More examples from tape, just from Monday's game:

1-10-SEA 32 (14:17 4th Quarter) D. Brees pass incomplete deep middle to B. Watson (K. Wright).

Wright uses his speed to track Benjamin Watson and his wingspan to break up the pass:


4-10-SEA 32 (13:53 4th Quarter) (Shotgun) D. Brees pass incomplete deep right to J. Graham [K. Wright].
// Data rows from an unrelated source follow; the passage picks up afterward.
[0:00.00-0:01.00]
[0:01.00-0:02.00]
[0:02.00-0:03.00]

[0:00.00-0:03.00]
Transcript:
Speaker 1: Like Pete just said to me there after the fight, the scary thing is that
Later in the game, on a fourth-and-10, Seattle had the audacity to match Wright up with Jimmy Graham on the outside, and it's worth noting that's Richard Sherman following a receiver across the formation. Many had wondered aloud if Sherman would do this to Graham in this game, but Seattle trusted their linebacker in Wright so much that they allowed him to cover the elite TE man-to-man:


Not pretty, but gets the job done. As Jon Gruden exclaims in the broadcast, "How many linebackers go out there in man coverage with Jimmy Graham? Not many."


The bottom line? Seattle has at its disposal, talented and versatile athletes on their defense who can be used in a variety of ways to maximize specific talents and create confusion for the offense. In Sunday's win over the Saints, Pete Carroll and Dan Quinn's linebacker corps and defensive line unit did exactly that.